Et puis, c’est fini. Il détourne les yeux. Il reprend sa route, silencieux, imperturbable. Comme toujours.

Mais moi, je reste là un instant, incapable de bouger. Parce que maintenant je sais.

Il n’est pas de pierre. Il n’est pas qu’un gardien silencieux.

Mais moi, je reste là un instant, incapable de bouger.

Parce que dans ce regard, quelque chose a vacillé.
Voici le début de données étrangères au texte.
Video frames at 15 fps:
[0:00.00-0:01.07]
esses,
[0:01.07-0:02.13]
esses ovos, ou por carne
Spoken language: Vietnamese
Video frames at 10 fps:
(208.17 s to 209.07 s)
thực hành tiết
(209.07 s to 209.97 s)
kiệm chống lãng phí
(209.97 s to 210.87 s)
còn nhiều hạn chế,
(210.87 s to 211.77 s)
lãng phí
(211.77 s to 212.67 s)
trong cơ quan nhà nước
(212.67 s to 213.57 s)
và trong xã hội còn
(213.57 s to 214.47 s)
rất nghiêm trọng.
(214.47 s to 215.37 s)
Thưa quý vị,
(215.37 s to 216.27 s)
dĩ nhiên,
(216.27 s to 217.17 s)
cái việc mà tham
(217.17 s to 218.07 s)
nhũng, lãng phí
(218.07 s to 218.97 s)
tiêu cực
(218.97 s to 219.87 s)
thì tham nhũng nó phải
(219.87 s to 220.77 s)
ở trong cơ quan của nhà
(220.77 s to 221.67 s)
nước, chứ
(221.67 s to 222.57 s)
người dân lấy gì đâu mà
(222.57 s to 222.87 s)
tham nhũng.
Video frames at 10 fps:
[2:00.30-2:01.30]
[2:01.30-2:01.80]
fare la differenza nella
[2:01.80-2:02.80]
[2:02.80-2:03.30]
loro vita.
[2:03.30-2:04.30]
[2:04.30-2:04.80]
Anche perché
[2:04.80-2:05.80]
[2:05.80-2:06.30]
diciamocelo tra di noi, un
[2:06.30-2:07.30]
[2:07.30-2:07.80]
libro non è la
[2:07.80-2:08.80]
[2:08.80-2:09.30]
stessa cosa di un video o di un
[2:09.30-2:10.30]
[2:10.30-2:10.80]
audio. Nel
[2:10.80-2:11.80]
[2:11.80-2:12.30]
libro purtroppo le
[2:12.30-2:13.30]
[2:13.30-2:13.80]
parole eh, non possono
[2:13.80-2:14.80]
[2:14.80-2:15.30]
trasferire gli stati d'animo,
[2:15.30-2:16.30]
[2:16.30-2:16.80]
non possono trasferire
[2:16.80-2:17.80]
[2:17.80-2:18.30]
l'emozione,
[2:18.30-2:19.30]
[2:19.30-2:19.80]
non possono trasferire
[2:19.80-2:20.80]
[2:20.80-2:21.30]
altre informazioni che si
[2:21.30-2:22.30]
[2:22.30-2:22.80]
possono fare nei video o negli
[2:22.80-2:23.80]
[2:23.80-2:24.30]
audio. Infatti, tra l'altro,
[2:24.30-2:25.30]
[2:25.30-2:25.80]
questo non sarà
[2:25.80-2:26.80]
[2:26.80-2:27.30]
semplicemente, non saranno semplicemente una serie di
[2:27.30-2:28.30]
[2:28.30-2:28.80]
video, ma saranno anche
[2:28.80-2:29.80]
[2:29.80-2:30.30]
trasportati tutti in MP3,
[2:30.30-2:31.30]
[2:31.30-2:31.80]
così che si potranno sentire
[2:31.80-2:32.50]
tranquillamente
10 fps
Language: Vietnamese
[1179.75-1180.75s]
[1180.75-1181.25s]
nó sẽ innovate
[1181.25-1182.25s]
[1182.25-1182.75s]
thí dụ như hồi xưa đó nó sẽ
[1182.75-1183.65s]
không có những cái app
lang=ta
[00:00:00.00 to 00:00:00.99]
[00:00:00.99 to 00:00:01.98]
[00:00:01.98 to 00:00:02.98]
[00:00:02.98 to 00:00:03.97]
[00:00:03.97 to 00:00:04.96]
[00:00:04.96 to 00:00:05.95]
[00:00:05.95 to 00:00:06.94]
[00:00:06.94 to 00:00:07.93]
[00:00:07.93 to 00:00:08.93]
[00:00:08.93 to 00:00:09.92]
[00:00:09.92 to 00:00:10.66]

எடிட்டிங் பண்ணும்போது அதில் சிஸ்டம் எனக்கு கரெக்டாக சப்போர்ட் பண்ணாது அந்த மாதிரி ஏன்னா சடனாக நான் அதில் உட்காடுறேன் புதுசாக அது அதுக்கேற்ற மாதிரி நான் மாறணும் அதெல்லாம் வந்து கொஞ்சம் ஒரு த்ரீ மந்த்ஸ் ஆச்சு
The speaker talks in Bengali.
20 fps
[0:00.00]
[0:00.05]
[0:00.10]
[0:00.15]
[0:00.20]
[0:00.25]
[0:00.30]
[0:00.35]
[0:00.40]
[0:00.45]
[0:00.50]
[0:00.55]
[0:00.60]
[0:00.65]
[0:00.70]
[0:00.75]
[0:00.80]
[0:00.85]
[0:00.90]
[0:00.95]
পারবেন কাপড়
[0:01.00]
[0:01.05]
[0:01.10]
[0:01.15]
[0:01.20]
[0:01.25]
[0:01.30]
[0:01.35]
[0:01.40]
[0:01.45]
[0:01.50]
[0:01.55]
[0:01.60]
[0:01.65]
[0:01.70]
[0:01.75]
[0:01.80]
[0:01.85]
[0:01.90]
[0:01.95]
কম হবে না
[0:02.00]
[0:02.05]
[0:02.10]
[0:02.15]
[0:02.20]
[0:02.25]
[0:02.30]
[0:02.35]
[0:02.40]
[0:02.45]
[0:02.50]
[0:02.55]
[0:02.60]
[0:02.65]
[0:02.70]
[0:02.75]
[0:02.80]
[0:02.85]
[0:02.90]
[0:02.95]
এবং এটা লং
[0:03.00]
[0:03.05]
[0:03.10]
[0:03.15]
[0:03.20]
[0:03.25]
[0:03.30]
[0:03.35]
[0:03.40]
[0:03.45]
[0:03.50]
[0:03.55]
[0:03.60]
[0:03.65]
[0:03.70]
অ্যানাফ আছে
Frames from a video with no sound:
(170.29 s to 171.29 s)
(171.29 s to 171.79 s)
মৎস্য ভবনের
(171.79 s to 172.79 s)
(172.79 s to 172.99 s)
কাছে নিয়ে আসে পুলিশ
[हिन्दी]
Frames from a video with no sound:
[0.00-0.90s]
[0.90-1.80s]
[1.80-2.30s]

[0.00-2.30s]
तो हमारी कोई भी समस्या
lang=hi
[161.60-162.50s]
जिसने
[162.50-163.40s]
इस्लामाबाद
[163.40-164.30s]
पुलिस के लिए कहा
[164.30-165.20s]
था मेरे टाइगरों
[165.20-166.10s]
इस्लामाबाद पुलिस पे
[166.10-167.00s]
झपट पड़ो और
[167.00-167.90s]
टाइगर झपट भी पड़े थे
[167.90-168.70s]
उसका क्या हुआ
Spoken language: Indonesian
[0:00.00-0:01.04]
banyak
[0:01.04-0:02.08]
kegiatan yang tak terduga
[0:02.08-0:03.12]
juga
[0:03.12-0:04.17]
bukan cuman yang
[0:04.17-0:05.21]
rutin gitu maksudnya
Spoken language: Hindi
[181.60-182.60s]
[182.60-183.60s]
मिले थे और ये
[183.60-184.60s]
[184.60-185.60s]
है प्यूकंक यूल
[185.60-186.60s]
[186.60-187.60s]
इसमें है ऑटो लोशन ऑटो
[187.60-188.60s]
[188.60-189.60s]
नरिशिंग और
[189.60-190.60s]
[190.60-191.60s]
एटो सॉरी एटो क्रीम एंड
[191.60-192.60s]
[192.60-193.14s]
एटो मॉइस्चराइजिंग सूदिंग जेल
Et je ne sais pas encore si c’était pour moi… ou malgré moi.

— On doit avancer !

La voix d’Arlhon claque dans l’air, tendue, mais ferme.

Il m’aide à me relever.

Moi, j’essaie de chasser cette peur qui m’a envahie tout entière.

Elle m’a engloutie.

Comme si, l’espace d’un instant, je n’étais plus qu’un corps pris dans le sable, sans volonté, sans force.

Je jette un regard en arrière, un instant. La chair de poule, les poils hérissés.

Je ne sais pas ce que c’était… et je n’ai pas envie de le savoir.

Alors, j’avance. Un peu plus vite cette fois, l’esprit embrouillé, le regard fixé sur Thalorian.

Cette chose. Celle qui m’a sauvée. Son ami, son animal… peu importe ce que c’était.

Il est arrivé si rapidement, presque comme s’il nous suivait, nous protégeant de loin, sans bruit. Une ombre silencieuse, là juste quand il le fallait.

Comment pourrais-je lui dire, Merci ?

Je ressens un flot d’émotions contradictoires, un tourbillon qui me déstabilise. D’abord, il y a cette gratitude brutale, presque instinctive, envers la créature qui m’a sauvée. Je ne sais pas ce que c’était, ni pourquoi elle est intervenue, mais il y a cette sensation étrange de soulagement, un souffle que je croyais perdu. La peur qui m’a paralysée se dissipe lentement, mais elle laisse place à un malaise diffus, une incertitude. Pourquoi, au fond, ai-je besoin d’être sauvée ? Qui est cette créature ? Et pourquoi est-ce qu’elle m’a protégée, moi ?

Il y a aussi cette confusion qui monte en moi. Ce monde, celui que j’ai créé, je n’arrive plus à le comprendre. Je croyais en avoir le contrôle, mais maintenant tout semble se dérober sous mes pieds. Le sable, qui semblait stable, devient instable, mouvant. J’ai écrit ce monde, j’y ai mis des règles, des certitudes… mais tout cela m’échappe. Je me sens comme une étrangère dans un lieu que j’ai pourtant conçu, une spectatrice de ma propre vie.

Je me demande pourquoi je ressens cela, pourquoi j’ai l’impression de ne plus avoir ma place dans ce qui m’entoure. Et pourtant, je n’arrive pas à m’empêcher de fixer Thalorian et je pense à cette créature. Il y a quelque chose en eux, un mystère, un secret qui me trouble autant qu’il me fascine. Je n’arrive pas à savoir si je dois leur faire confiance ou m’en méfier. Son silences, celui de Thalorian es lourds de secrets, et moi, je me sens si petite, si vulnérable face à tout ce que je ne comprends pas.

Je ne contrôle plus rien, pas même ce qui se passe ici, avec eux, dans ce désert. Et cela me fait peur. Plus que je ne l’aurais cru.